■ WHAT IS NEEDED: Images appear in the records below; leave them out and repeat everything else exactly.

------ RECORDS FOR THIS TASK

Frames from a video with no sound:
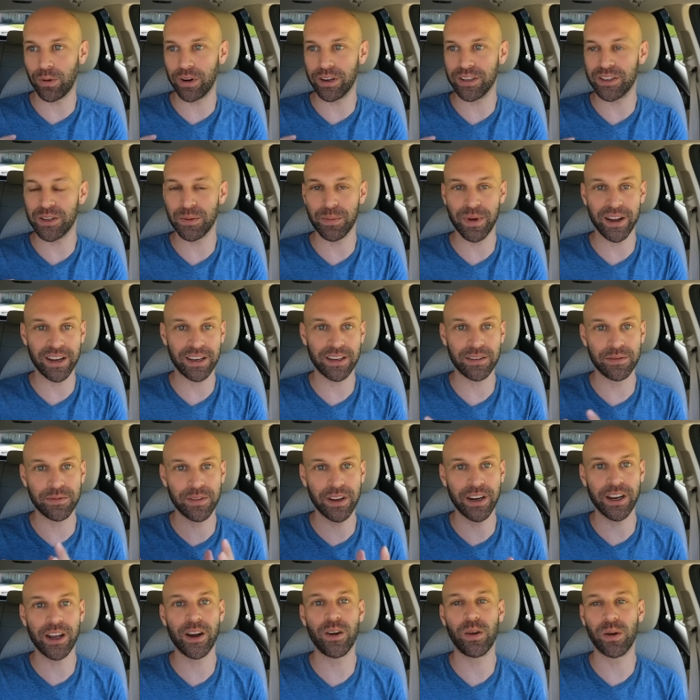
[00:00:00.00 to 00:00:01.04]
wanted to make a
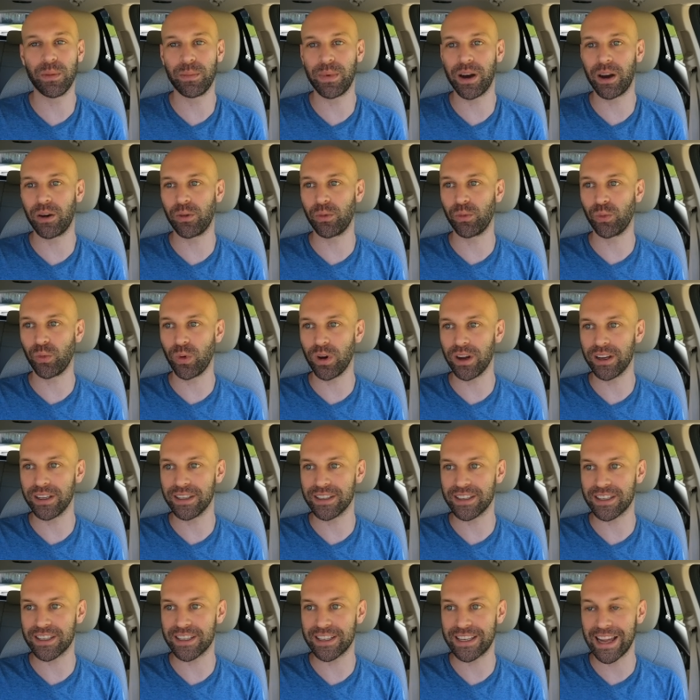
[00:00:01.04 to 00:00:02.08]
video about
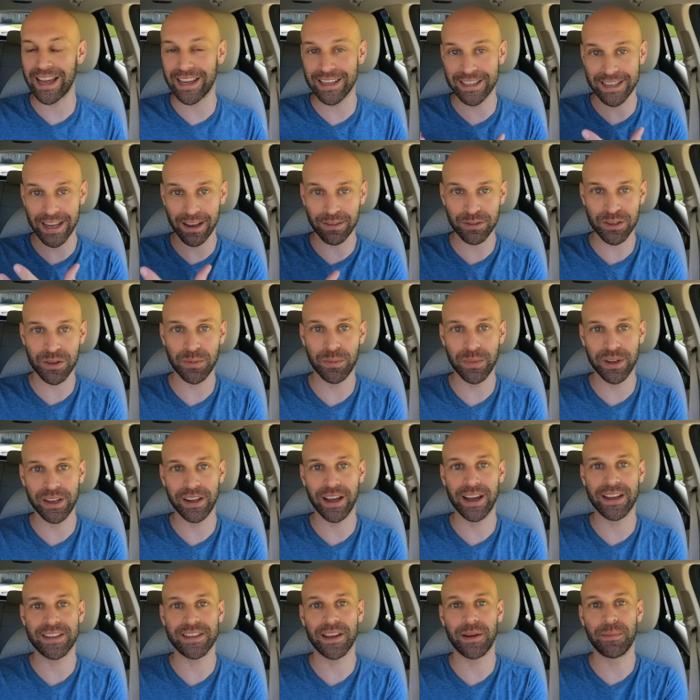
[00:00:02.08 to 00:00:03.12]
what stands out to
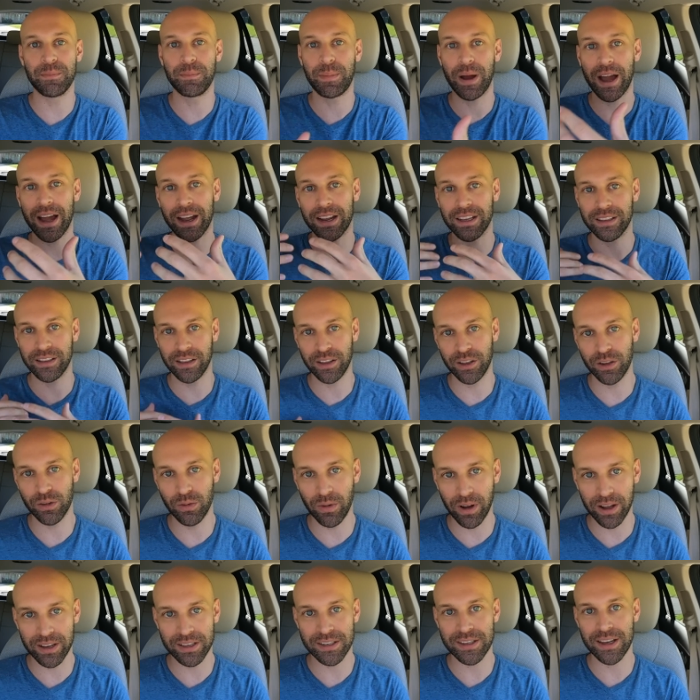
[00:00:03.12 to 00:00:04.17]
me as I'm back in the
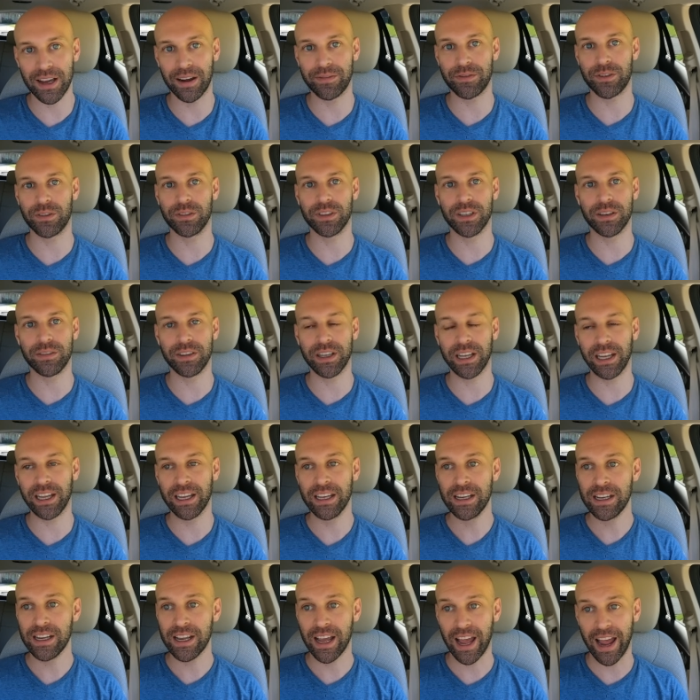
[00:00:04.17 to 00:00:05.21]
US after living
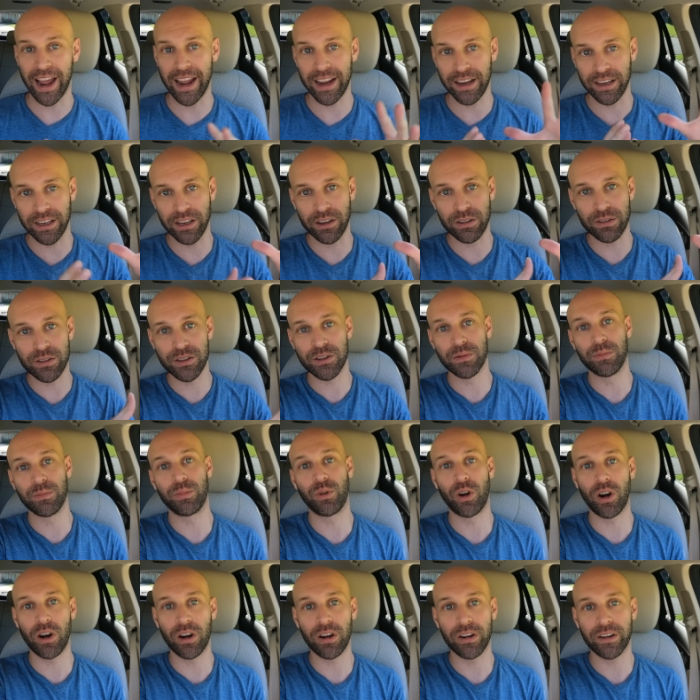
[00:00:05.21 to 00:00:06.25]
8 years
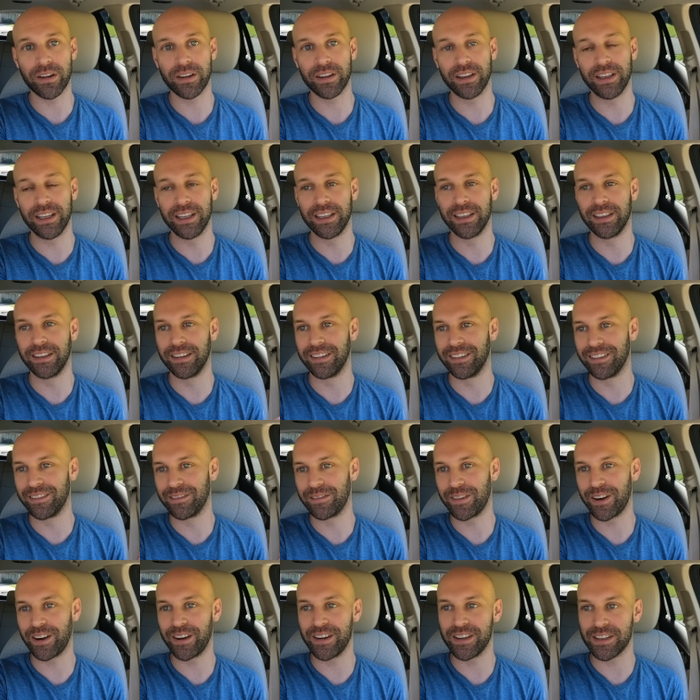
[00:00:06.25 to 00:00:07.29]
abroad in
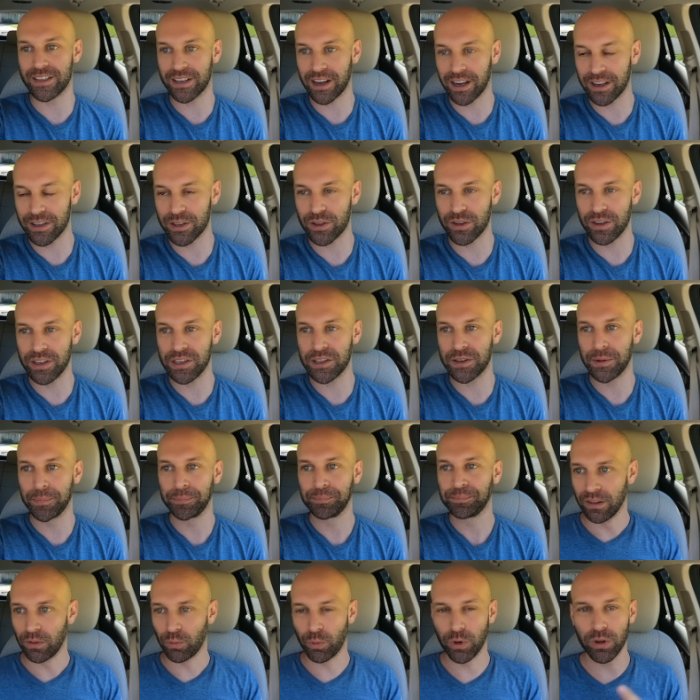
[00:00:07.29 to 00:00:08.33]
various countries.
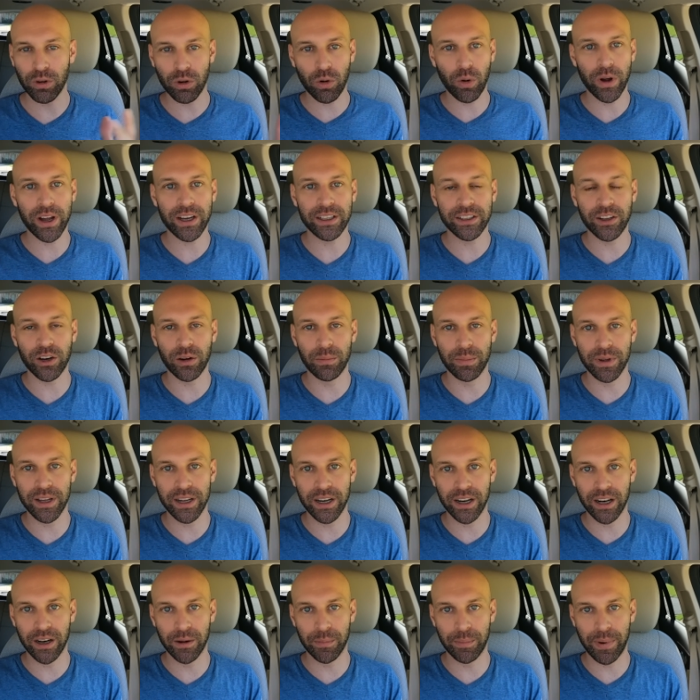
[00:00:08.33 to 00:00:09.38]
Real quick, a little
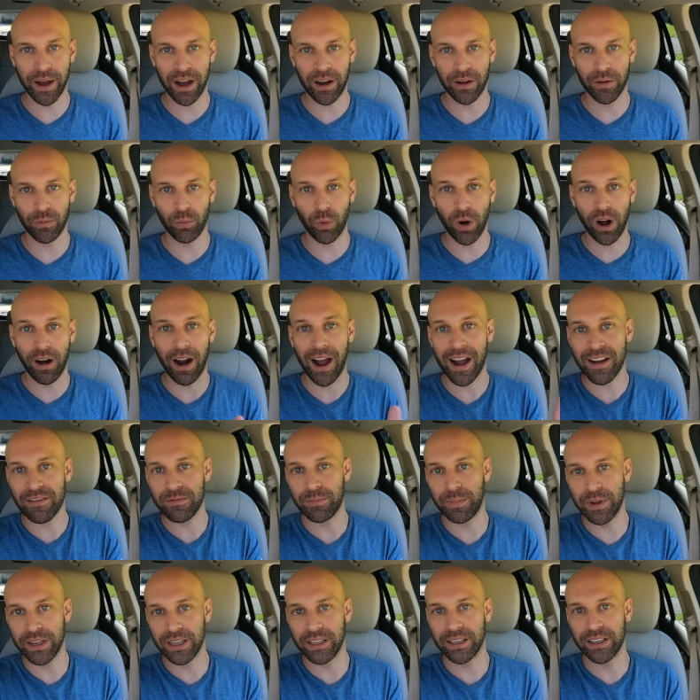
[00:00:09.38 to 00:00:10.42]
bit about where
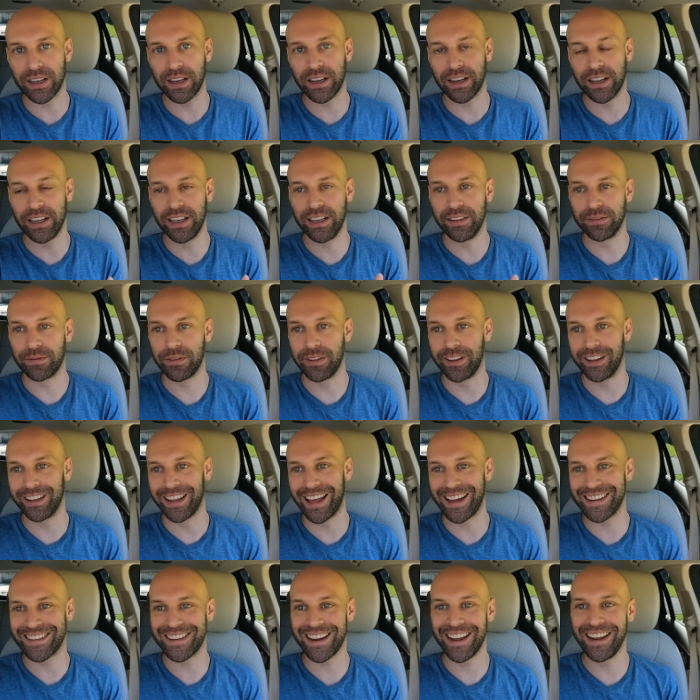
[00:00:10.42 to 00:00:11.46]
I've been for the
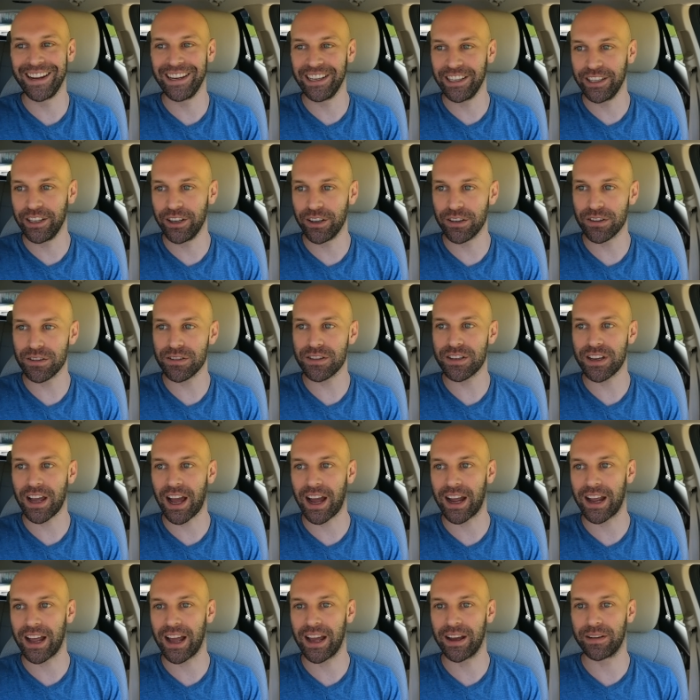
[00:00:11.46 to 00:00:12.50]
last 8 years.
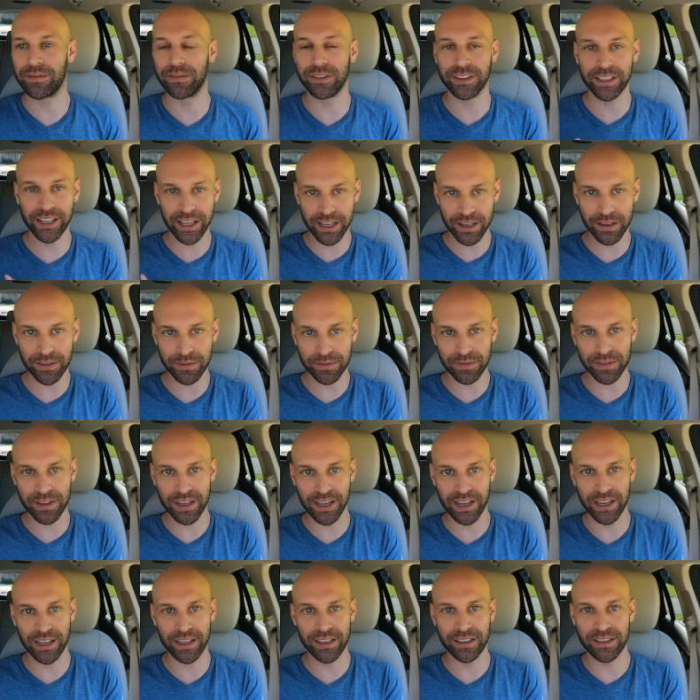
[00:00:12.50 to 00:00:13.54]
I have lived
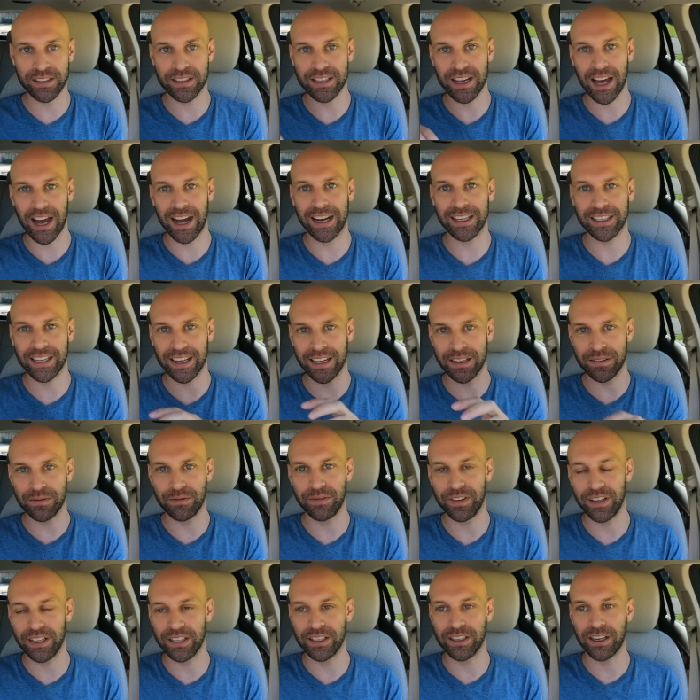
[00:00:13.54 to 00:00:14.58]
in Thailand,
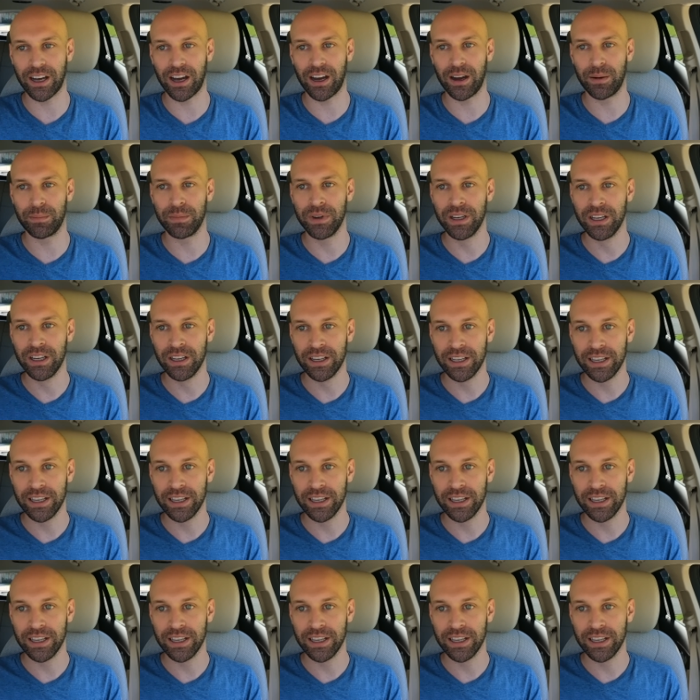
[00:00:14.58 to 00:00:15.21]
Vietnam,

------------

■ THE ANSWER:
Frames from a video with no sound:
[00:00:00.00 to 00:00:01.04]
wanted to make a
[00:00:01.04 to 00:00:02.08]
video about
[00:00:02.08 to 00:00:03.12]
what stands out to
[00:00:03.12 to 00:00:04.17]
me as I'm back in the
[00:00:04.17 to 00:00:05.21]
US after living
[00:00:05.21 to 00:00:06.25]
8 years
[00:00:06.25 to 00:00:07.29]
abroad in
[00:00:07.29 to 00:00:08.33]
various countries.
[00:00:08.33 to 00:00:09.38]
Real quick, a little
[00:00:09.38 to 00:00:10.42]
bit about where
[00:00:10.42 to 00:00:11.46]
I've been for the
[00:00:11.46 to 00:00:12.50]
last 8 years.
[00:00:12.50 to 00:00:13.54]
I have lived
[00:00:13.54 to 00:00:14.58]
in Thailand,
[00:00:14.58 to 00:00:15.21]
Vietnam,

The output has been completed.